Output in the final quarter totaled 2.44 Bcf/d of natural gas and 29,750 b/d of oil and NGL. Average prices realized were $6.05/Mcf and $71.61/bbl, for a realized natural gas equivalent price of $6.45/Mcfe. Excluding hedging activity, Chesapeake’s average realized pricing basis differentials to Nymex in 4Q2009 were a negative 53 cents/Mcf and a negative $5.27/bbl.
Last year Chesapeake drilled 1,148 gross operated wells (831 net wells with an average working interest of 72%) and participated in another 1,126 gross wells operated by other companies (99 net wells with an average working interest of 9%). Also last year Chesapeake invested $2.94 billion in operated wells (using an average of 104 operated rigs) and $439 million in nonoperated wells (using an average of 60 nonoperated rigs) for total drilling, completing and equipping costs of $3.38 billion.

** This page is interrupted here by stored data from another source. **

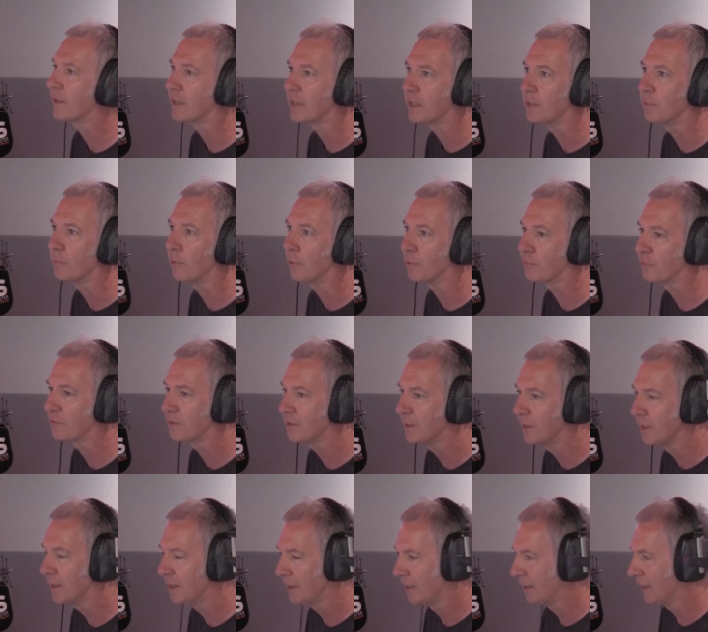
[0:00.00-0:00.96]
think it was.
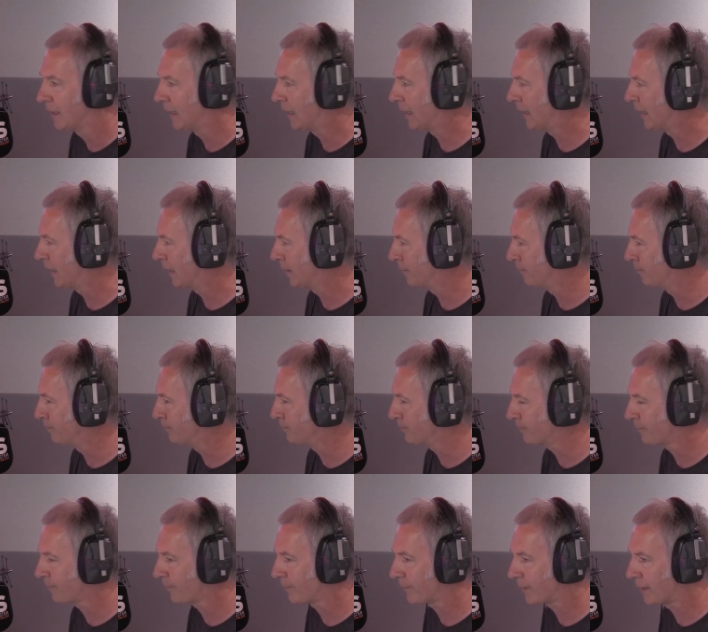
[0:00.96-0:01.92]

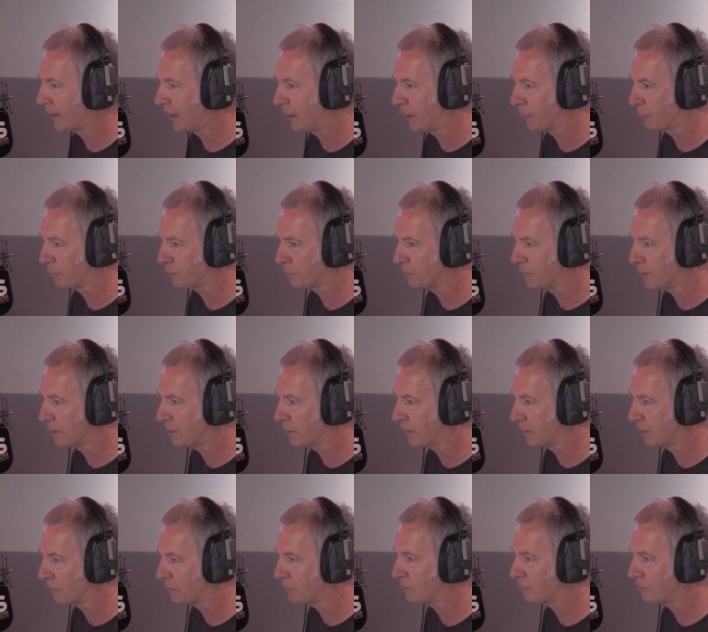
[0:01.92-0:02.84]
Um, and I was immediately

The producer now has one of the largest combined inventories of onshore leasehold (13.7 million net acres) and 3-D seismic (23.6 million acres) in the United States and the largest inventory of U.S. “big six” shale play leasehold in the Barnett, Fayetteville, Marcellus, Haynesville, Bossier and Eagle Ford (2.9 million net acres). Chesapeake also has 190,000 net acres in the emerging Anadarko Basin Granite Wash leasehold.
At year’s end, Chesapeake had identified an estimated 14.6 Tcfe of proved reserves and 65 Tcfe of risked unproved resources (177 Tcfe of unrisked unproved resources), based on the year-end 2009 10-year average Nymex strip prices. The company is currently using 118 operated drilling rigs to further develop its inventory of 35,750 net drill sites, which represents more than a 10-year inventory of drilling projects, it said.
Because of hedging losses and impairment charges related to the carrying value of its assets, Chesapeake reported a net loss in 4Q2009 of $530 million (minus 84 cents/share) and operating cash flow of $1.212 billion on revenue of $2.222 billion. Excluding one-time charges Chesapeake earned $490 million (77 cents/share).
The one-time charges in the most recent quarterly report included a mark-to-market hedging loss of $126 million; $875 million related to the carrying value of gas and oil properties under the full-cost method of accounting; $5 million related to some of the company’s midstream assets contributed to its newly formed midstream joint venture with Global Infrastructure Partners; $14 million on exchanges of senior notes for stock; and a combined charge of $45 million for the full year related to restructuring and relocation costs in the Eastern Division, workforce reduction costs and the loss of some gathering systems.